5. If an employee/volunteer comments on any aspect of the organization’s business they must clearly identify themselves as an employee/volunteer and include a disclaimer.
Example: "the views expressed are mine alone and do not necessarily reflect the views of (your organization’s name)."
6. Internet postings should not include organization logos or trademarks unless permission is asked for and granted.
7. Internet postings must respect copyright, privacy, fair use, financial disclosure and other applicable laws.
8. Employees should neither claim nor imply that they are speaking on the company's behalf.
9. Organization blogs, Facebook pages, Twitter accounts, etc., could require administrative approval when the employee/volunteer is posting about the organization and the industry.
10. State that the organization reserves the right to request the certain subjects are avoided, may withdraw certain posts, and remove inappropriate comments. (Does this apply to individual employee accounts?)

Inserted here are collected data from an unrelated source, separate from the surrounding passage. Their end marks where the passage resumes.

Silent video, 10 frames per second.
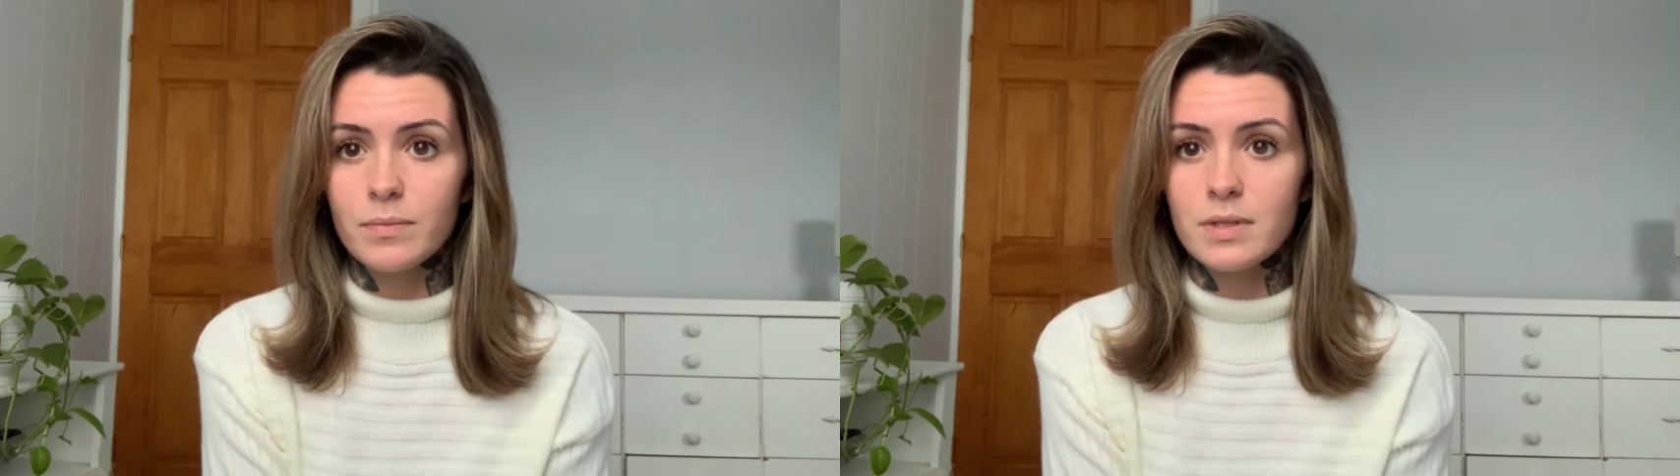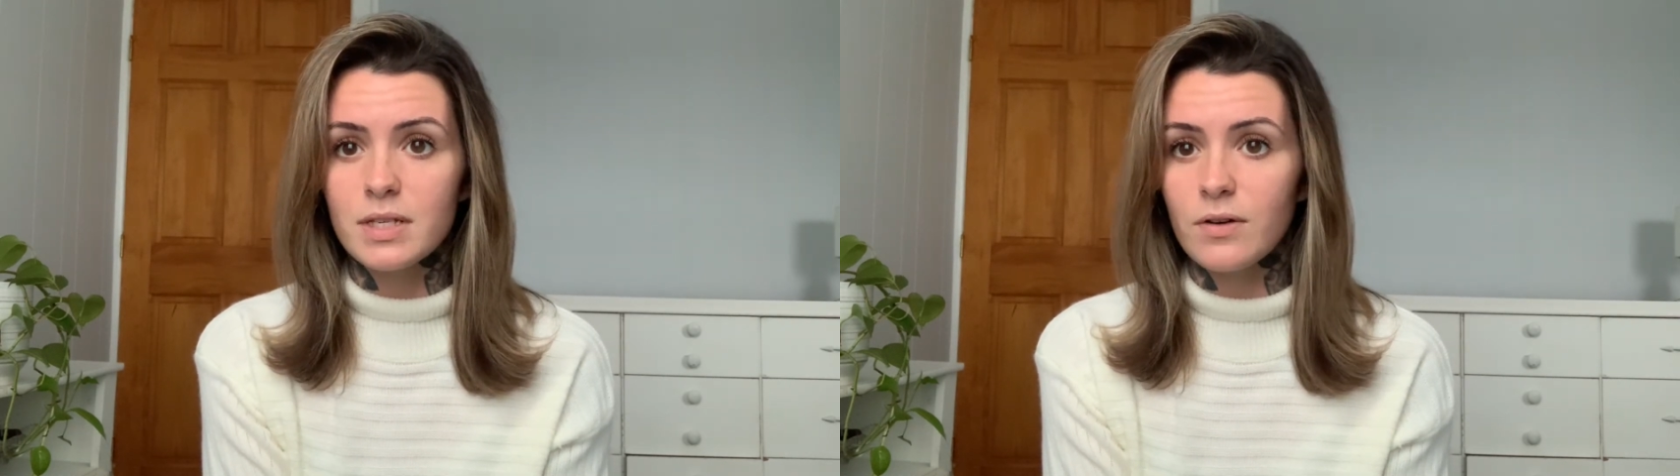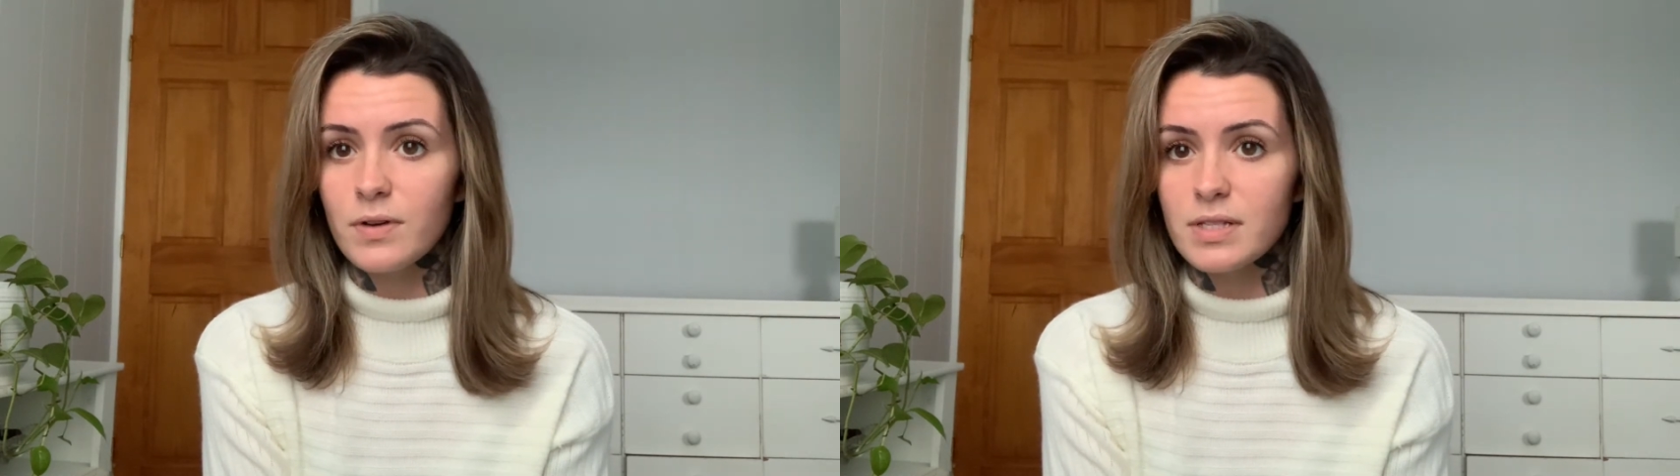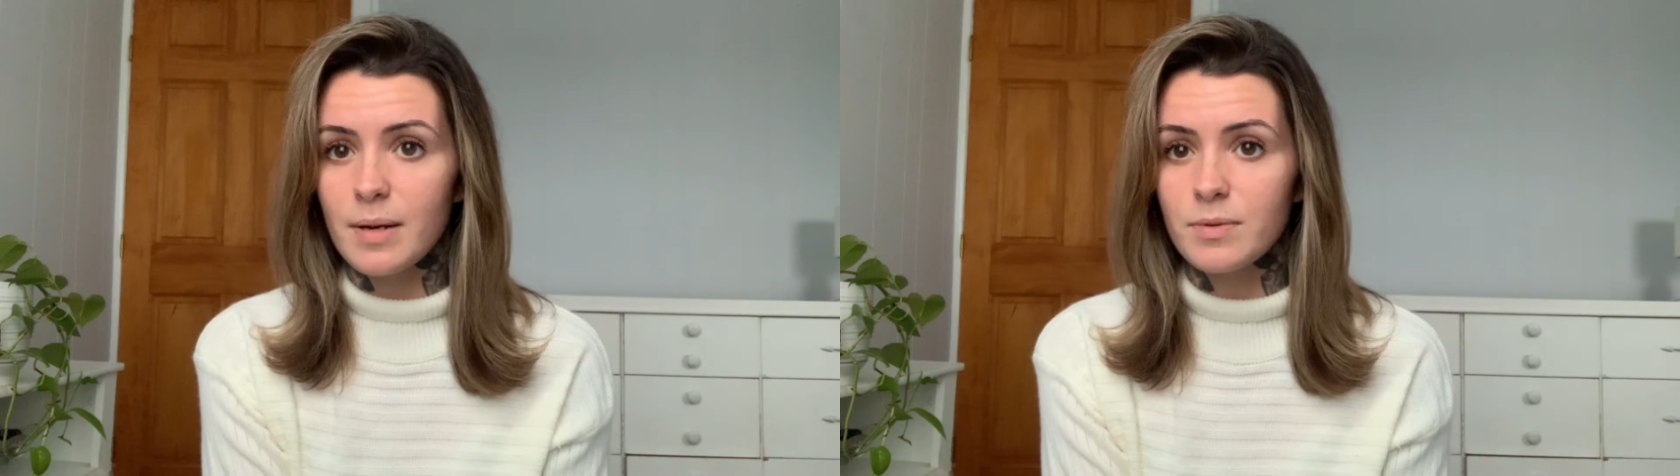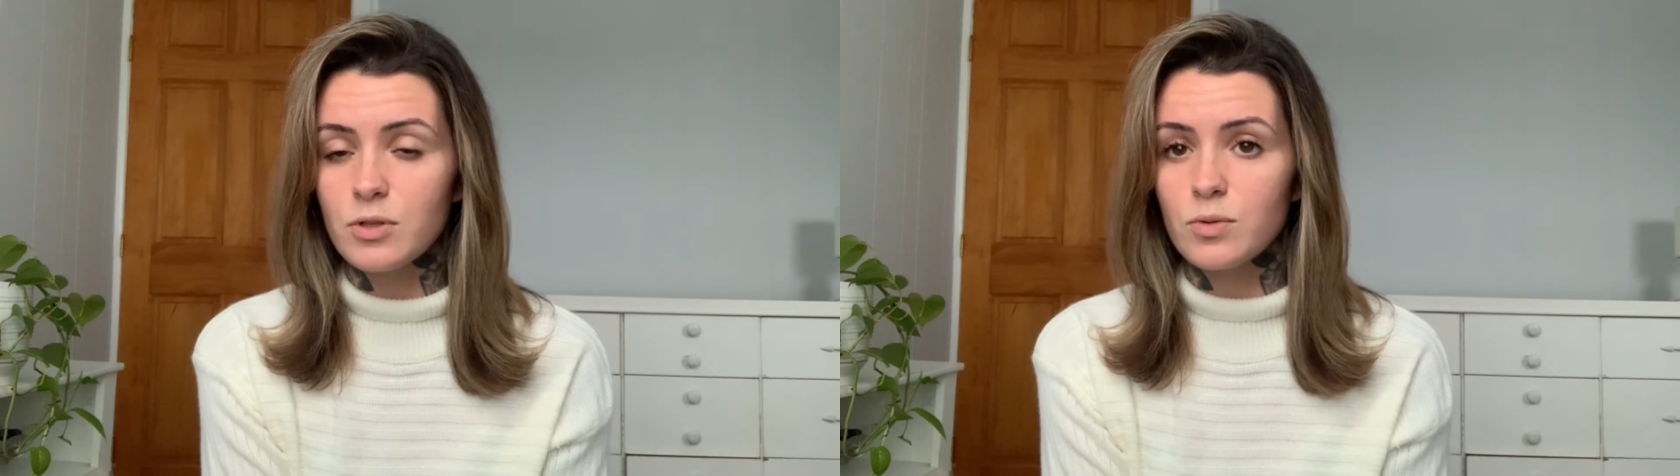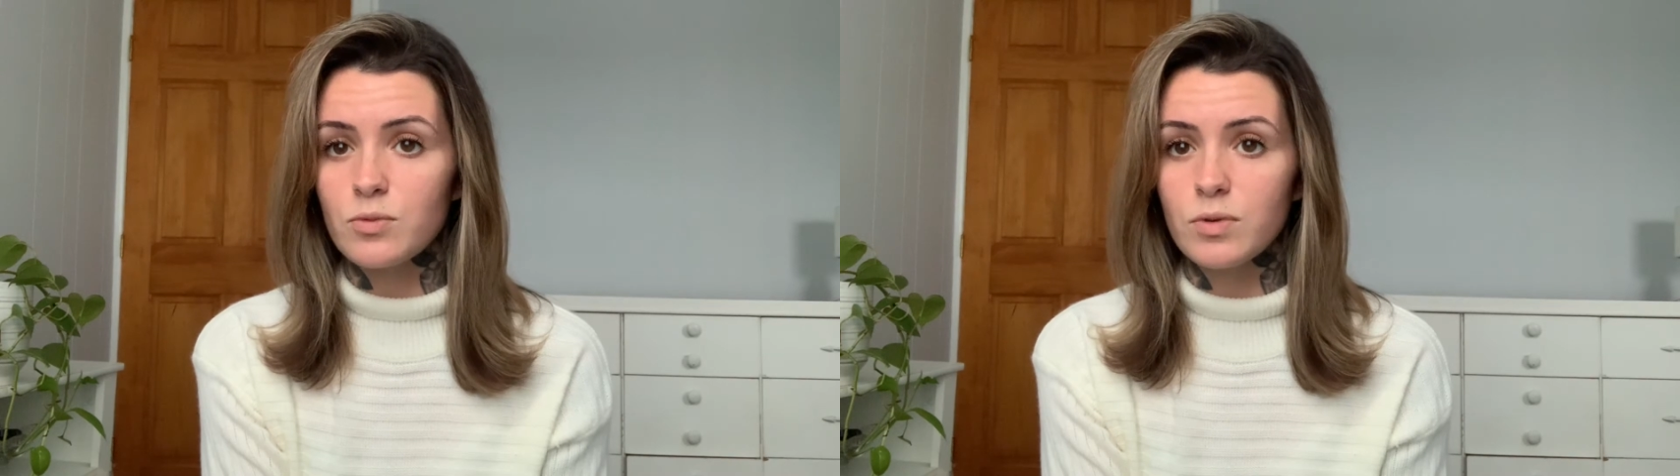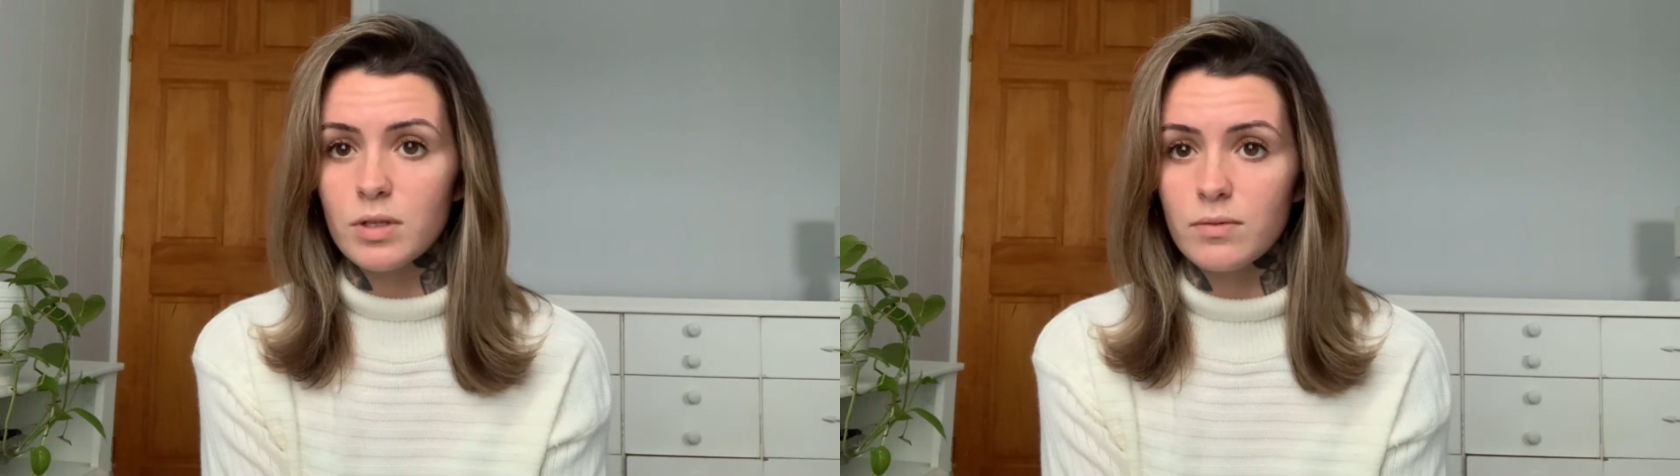Self-acceptance was really,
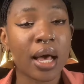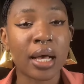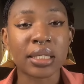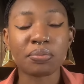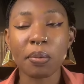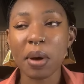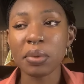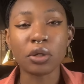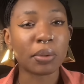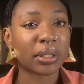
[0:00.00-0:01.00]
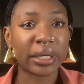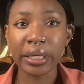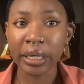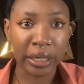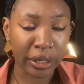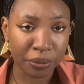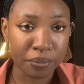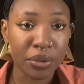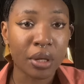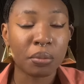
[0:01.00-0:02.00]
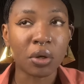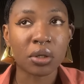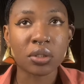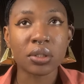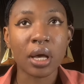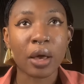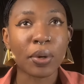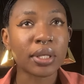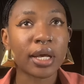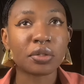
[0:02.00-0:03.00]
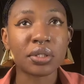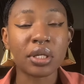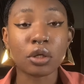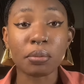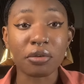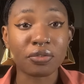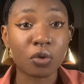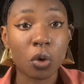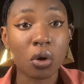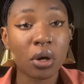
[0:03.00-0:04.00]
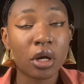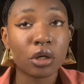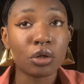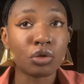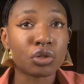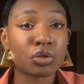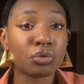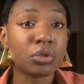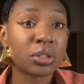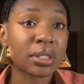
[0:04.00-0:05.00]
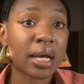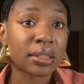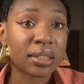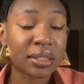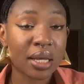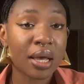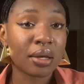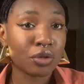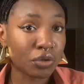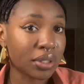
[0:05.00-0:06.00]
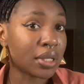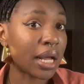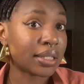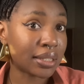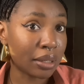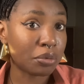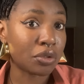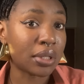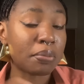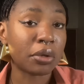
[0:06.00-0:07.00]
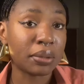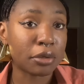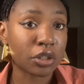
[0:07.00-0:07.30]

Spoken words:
as probably number 3A, because I went ahead to say number 4, you should start using that tape to take body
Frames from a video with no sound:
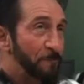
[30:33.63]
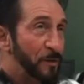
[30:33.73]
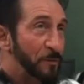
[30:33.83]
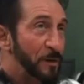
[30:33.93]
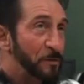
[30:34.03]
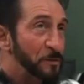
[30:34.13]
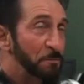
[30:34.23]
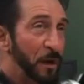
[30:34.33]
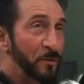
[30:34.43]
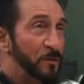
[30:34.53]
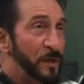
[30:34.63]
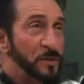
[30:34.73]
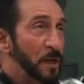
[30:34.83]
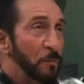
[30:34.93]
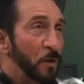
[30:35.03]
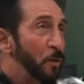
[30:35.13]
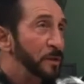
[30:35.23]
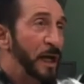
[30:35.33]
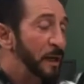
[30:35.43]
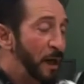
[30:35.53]
it was below their knees, and I'm cool
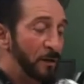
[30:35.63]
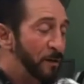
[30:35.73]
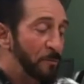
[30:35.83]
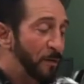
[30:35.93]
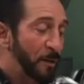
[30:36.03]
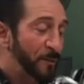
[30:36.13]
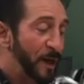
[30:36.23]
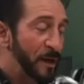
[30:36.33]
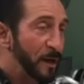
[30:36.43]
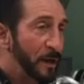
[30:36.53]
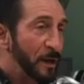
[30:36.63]
with that. I don't have any problem with that.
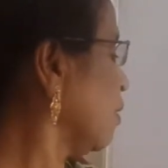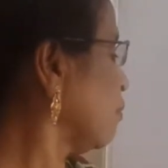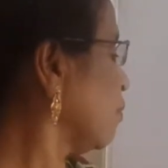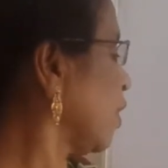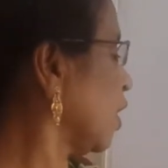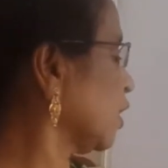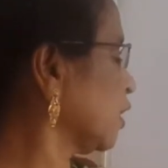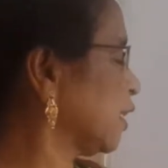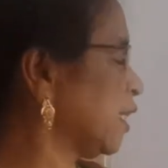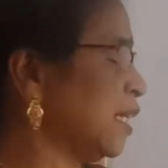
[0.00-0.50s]

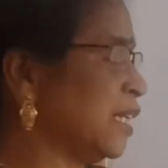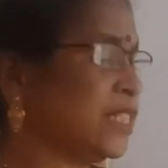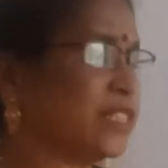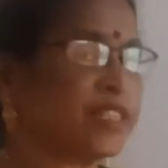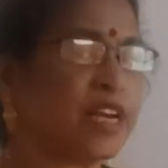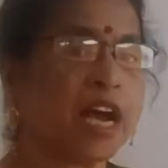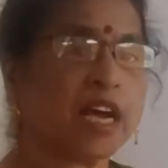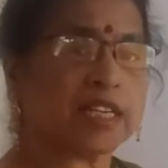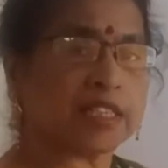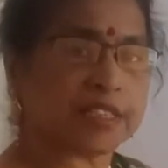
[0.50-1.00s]
plus 3
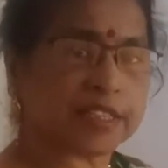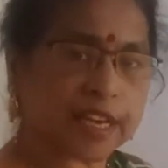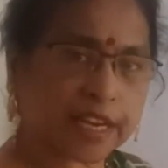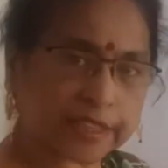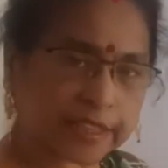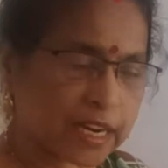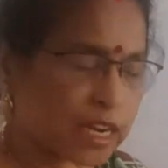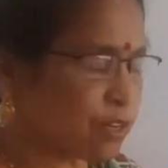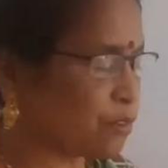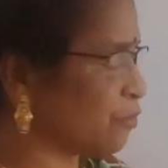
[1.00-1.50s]
charge,
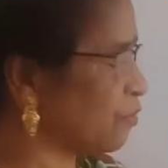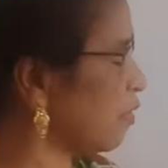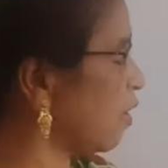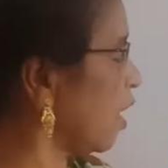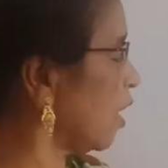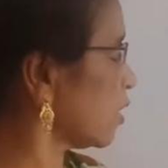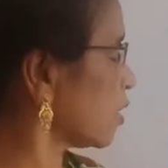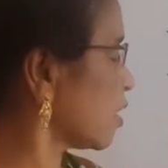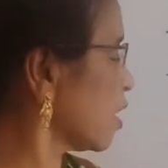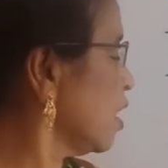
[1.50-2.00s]
cation
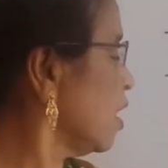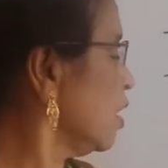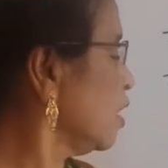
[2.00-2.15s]
first.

Five Steps you can take to avoid and minimize risks
- Document all current and intended media use by staff and employees.
- Implement safeguards. These include disclaimers on employees’ personal accounts; permission for the use of photos, videos and copyrighted material; and protection of confidentiality.
- Train your employees and volunteers on proper and improper social media use. Choose one person to be the spokesperson in times of crisis, and see that they have crisis management training.
- Monitor the church website and social media posts by assigning gatekeepers.
- Build a crisis management strategy. This is separate from a social media policy, and specifically addresses the steps you will take in case of emergency. First, provide your leadership and communication team with basic crisis management training. Many online learning sites have free or low-cost courses in social media best practice and crisis management. Next, decide whether you should be reaching out to your community on an individual basis, or whether you would rather direct all inquiries to a single point of contact (a section of your website, one official social media account, etc.). For smaller institutions, the directed approach is likely the best use of resources.
While this might seem like an intimidating amount of information, all the education will definitely pay off. With a little effort and strategy, your church or school will see the benefits from the increased visibility, connectivity and sense of community that your media presence can foster.